REGINA - Canadian farmers appear to be reaping the rewards from their crops despite the economic downturn, but there could be storm clouds on the horizon.
Statistics Canada said Monday that realized net farm income increased to $3.3 billion in 2008. That's up $1.3 billion, or more than 63 per cent, from 2007 and is the second consecutive annual increase.
''Crop producers continued to benefit from higher grain and oilseed prices through the first part of 2008, more than offsetting large increases in operating costs,'' the agency said.
Market receipts - the revenues from the sale of crops and livestock - increased just over 14 per cent to $41.8 billion in 2008.
The agency also reported Monday that market receipts from the sale of crops and livestock during the first quarter of 2009 totalled $11.0 billion, up 7.5 per cent from the first quarter of 2008.
The biggest increase was in potato, soybean and canola receipts.
Potato prices were more than 52 per cent higher, soybean sales increased just over 26 per cent and canola sales were up over 25 per cent.

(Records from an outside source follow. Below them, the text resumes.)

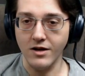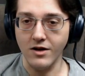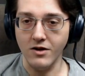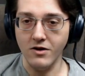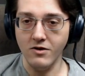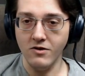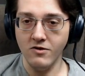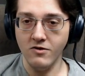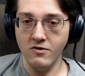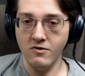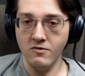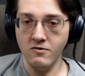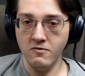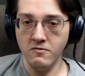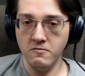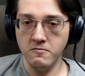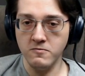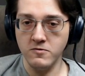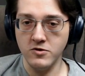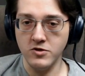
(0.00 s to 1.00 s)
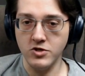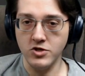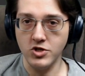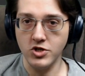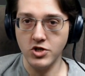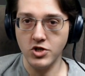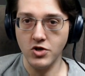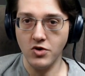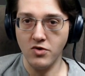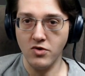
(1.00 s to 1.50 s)
Oh
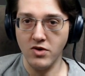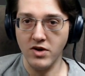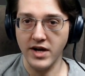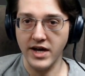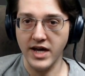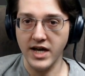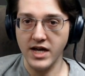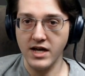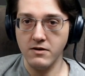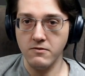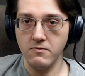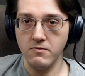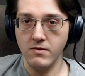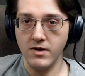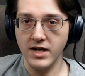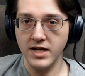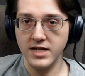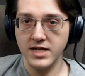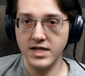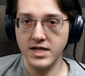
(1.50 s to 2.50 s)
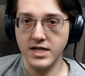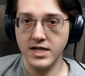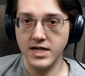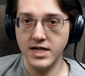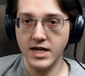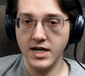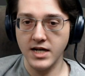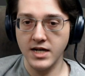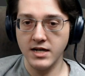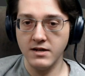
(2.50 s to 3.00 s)
joy, what,
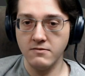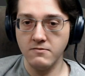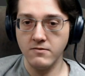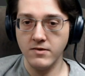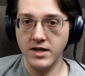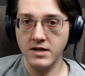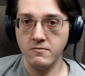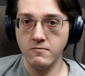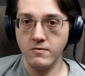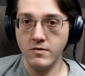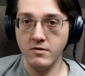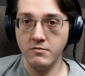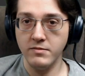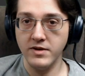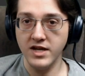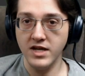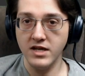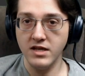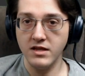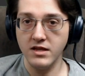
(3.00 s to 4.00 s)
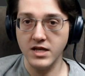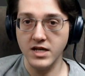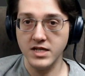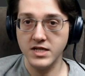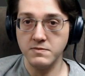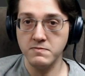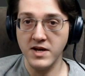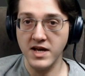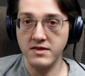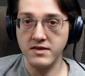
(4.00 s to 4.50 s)
uh, what will be
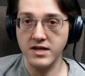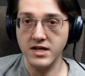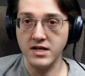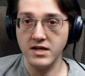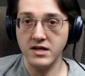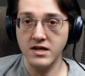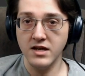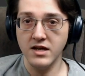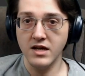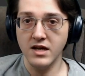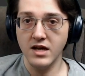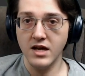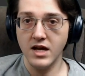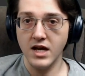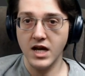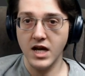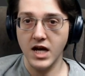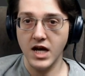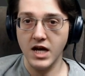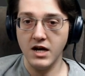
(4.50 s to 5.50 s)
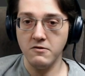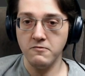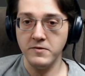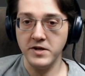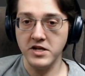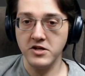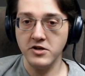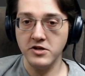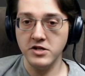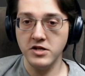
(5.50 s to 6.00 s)
this method? Uh,
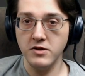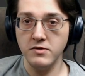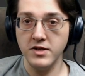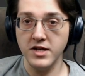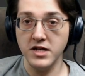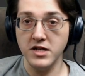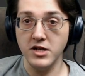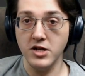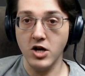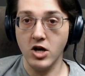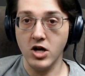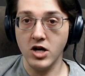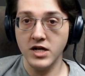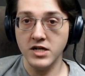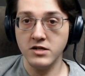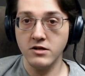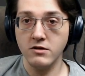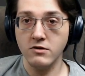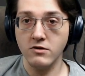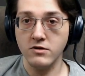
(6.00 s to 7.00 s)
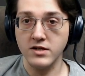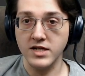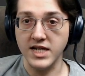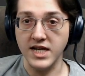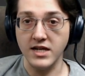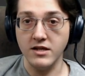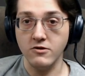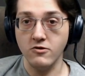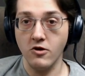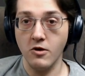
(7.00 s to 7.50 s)
we could do the
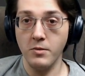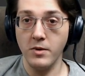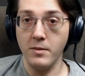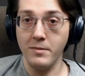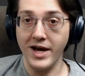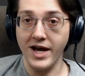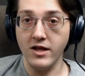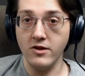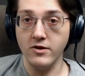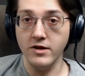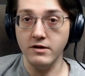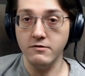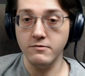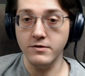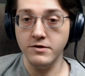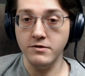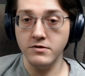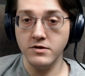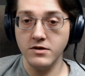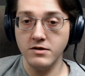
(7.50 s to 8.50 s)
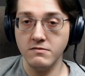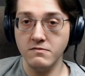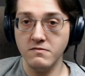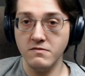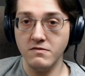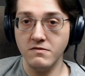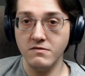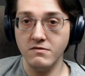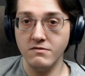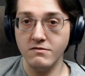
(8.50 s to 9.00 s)
non-tin chromium alloy route.
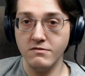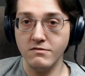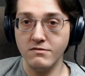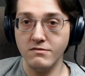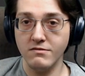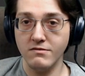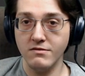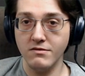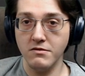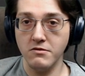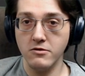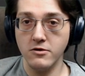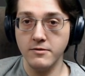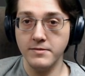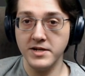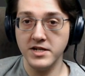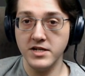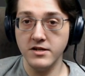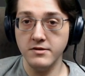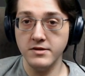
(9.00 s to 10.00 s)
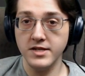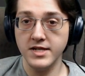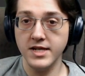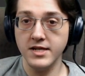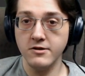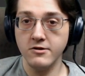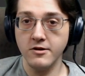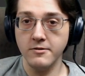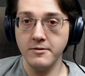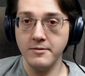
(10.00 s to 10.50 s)
Or we can do the
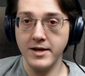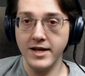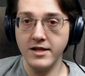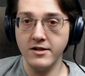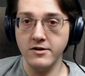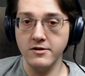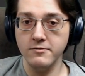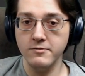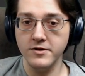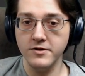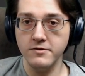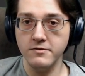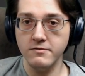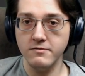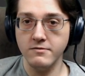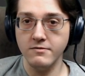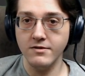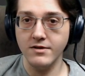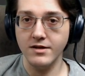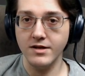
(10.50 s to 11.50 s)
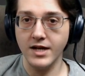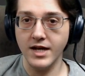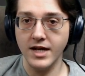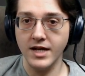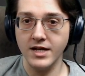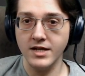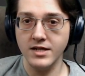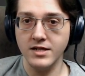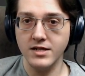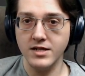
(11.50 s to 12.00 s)
tin chromium alloy route.
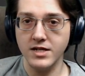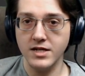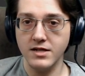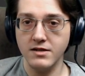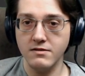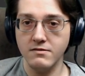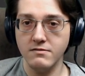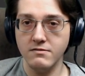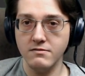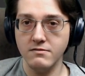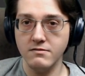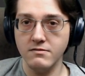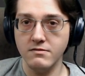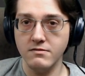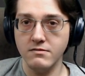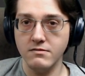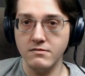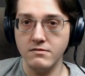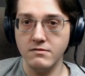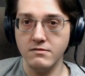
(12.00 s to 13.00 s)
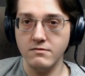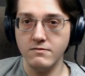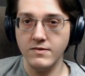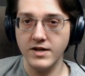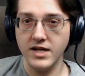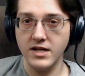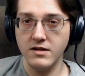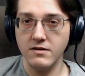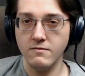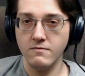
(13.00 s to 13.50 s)
And...
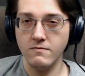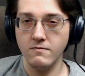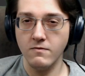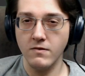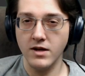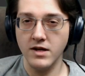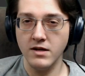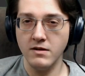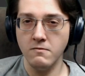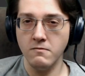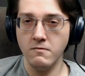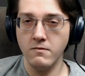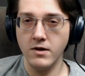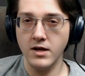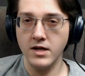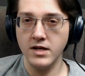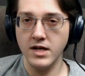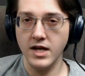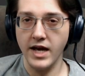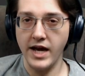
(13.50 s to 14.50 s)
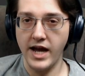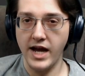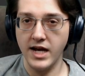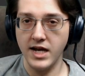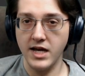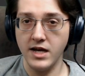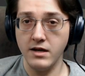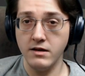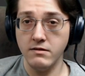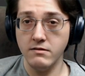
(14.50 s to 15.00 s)
wait. one one
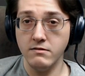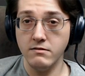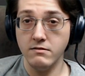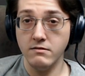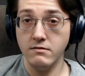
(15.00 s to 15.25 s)
eighty.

Most provinces showed increases over 2007 levels in realized net farm income. But Statistics Canada noted that farm income dropped in Newfoundland and Labrador, Prince Edward Island, Nova Scotia and Manitoba as operating costs outpaced gains.
''Producers saw their operating costs increase 11.1 per cent to $37.5 billion in 2008, as fertilizer and fuel prices soared. This was the strongest annual rate of growth in expenses since 1981,'' said Statistics Canada.
Livestock producers were also hit hard by higher feed costs, lower prices and uncertainty over the country-of-origin labelling law in the United States.
And Statistics Canada suggested things may not stay so rosy.
It noted that since mid-2008, grain and oilseed prices have fallen in the wake of rising stocks and the impact of the economic downturn on the global demand for commodities.